**REQUIRED WORK:** Everything from the first line of the material below through the line containing "[00:00:00.53]" must be retyped exactly, and nothing past it.

**MATERIAL SUPPLIED:**
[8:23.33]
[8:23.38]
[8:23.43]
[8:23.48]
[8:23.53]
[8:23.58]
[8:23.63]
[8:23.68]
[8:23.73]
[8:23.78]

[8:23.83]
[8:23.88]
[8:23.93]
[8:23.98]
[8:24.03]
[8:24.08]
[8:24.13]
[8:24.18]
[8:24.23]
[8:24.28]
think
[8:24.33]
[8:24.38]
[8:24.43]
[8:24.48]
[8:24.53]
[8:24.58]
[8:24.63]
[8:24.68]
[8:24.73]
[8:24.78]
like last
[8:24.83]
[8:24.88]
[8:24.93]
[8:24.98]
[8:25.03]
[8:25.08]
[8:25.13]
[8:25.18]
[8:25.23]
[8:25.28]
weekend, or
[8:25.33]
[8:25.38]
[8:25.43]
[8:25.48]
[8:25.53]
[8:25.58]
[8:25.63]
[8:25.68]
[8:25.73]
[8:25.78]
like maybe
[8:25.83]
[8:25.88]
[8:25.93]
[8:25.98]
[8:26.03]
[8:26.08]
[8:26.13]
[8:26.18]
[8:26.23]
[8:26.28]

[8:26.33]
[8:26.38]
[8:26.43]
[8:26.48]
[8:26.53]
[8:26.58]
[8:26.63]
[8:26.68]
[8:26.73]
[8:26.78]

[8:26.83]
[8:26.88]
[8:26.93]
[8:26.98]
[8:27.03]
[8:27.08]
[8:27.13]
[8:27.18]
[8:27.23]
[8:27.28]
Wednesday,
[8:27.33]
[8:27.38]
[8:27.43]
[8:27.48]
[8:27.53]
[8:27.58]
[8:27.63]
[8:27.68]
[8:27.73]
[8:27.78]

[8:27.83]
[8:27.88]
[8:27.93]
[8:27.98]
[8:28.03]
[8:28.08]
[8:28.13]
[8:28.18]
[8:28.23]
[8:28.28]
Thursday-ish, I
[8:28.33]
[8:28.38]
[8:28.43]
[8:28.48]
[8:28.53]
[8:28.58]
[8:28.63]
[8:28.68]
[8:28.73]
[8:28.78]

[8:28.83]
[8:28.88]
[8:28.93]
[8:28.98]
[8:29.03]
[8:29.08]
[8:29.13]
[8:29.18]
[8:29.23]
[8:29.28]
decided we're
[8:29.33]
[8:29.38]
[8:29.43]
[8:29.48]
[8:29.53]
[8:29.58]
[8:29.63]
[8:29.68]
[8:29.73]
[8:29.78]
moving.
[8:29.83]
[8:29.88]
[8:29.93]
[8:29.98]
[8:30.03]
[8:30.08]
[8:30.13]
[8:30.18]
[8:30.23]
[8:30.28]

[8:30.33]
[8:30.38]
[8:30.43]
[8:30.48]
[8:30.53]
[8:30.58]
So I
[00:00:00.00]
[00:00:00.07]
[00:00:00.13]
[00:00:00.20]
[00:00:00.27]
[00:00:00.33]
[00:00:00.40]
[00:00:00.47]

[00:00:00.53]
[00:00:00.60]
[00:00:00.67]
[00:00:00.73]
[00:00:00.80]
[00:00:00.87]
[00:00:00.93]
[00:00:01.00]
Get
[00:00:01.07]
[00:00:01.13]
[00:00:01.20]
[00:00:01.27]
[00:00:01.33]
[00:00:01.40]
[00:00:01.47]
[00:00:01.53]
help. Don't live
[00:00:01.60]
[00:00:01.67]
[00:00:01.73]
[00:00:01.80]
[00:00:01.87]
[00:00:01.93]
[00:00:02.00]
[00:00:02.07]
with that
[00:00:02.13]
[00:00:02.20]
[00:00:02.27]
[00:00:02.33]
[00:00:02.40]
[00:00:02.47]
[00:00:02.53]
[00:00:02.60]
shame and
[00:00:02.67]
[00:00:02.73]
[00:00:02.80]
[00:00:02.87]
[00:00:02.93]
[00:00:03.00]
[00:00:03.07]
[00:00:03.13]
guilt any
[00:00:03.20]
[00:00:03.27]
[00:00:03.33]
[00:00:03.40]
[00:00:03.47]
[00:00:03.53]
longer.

**PROBLEM SOLUTION:**
[8:23.33]
[8:23.38]
[8:23.43]
[8:23.48]
[8:23.53]
[8:23.58]
[8:23.63]
[8:23.68]
[8:23.73]
[8:23.78]

[8:23.83]
[8:23.88]
[8:23.93]
[8:23.98]
[8:24.03]
[8:24.08]
[8:24.13]
[8:24.18]
[8:24.23]
[8:24.28]
think
[8:24.33]
[8:24.38]
[8:24.43]
[8:24.48]
[8:24.53]
[8:24.58]
[8:24.63]
[8:24.68]
[8:24.73]
[8:24.78]
like last
[8:24.83]
[8:24.88]
[8:24.93]
[8:24.98]
[8:25.03]
[8:25.08]
[8:25.13]
[8:25.18]
[8:25.23]
[8:25.28]
weekend, or
[8:25.33]
[8:25.38]
[8:25.43]
[8:25.48]
[8:25.53]
[8:25.58]
[8:25.63]
[8:25.68]
[8:25.73]
[8:25.78]
like maybe
[8:25.83]
[8:25.88]
[8:25.93]
[8:25.98]
[8:26.03]
[8:26.08]
[8:26.13]
[8:26.18]
[8:26.23]
[8:26.28]

[8:26.33]
[8:26.38]
[8:26.43]
[8:26.48]
[8:26.53]
[8:26.58]
[8:26.63]
[8:26.68]
[8:26.73]
[8:26.78]

[8:26.83]
[8:26.88]
[8:26.93]
[8:26.98]
[8:27.03]
[8:27.08]
[8:27.13]
[8:27.18]
[8:27.23]
[8:27.28]
Wednesday,
[8:27.33]
[8:27.38]
[8:27.43]
[8:27.48]
[8:27.53]
[8:27.58]
[8:27.63]
[8:27.68]
[8:27.73]
[8:27.78]

[8:27.83]
[8:27.88]
[8:27.93]
[8:27.98]
[8:28.03]
[8:28.08]
[8:28.13]
[8:28.18]
[8:28.23]
[8:28.28]
Thursday-ish, I
[8:28.33]
[8:28.38]
[8:28.43]
[8:28.48]
[8:28.53]
[8:28.58]
[8:28.63]
[8:28.68]
[8:28.73]
[8:28.78]

[8:28.83]
[8:28.88]
[8:28.93]
[8:28.98]
[8:29.03]
[8:29.08]
[8:29.13]
[8:29.18]
[8:29.23]
[8:29.28]
decided we're
[8:29.33]
[8:29.38]
[8:29.43]
[8:29.48]
[8:29.53]
[8:29.58]
[8:29.63]
[8:29.68]
[8:29.73]
[8:29.78]
moving.
[8:29.83]
[8:29.88]
[8:29.93]
[8:29.98]
[8:30.03]
[8:30.08]
[8:30.13]
[8:30.18]
[8:30.23]
[8:30.28]

[8:30.33]
[8:30.38]
[8:30.43]
[8:30.48]
[8:30.53]
[8:30.58]
So I
[00:00:00.00]
[00:00:00.07]
[00:00:00.13]
[00:00:00.20]
[00:00:00.27]
[00:00:00.33]
[00:00:00.40]
[00:00:00.47]

[00:00:00.53]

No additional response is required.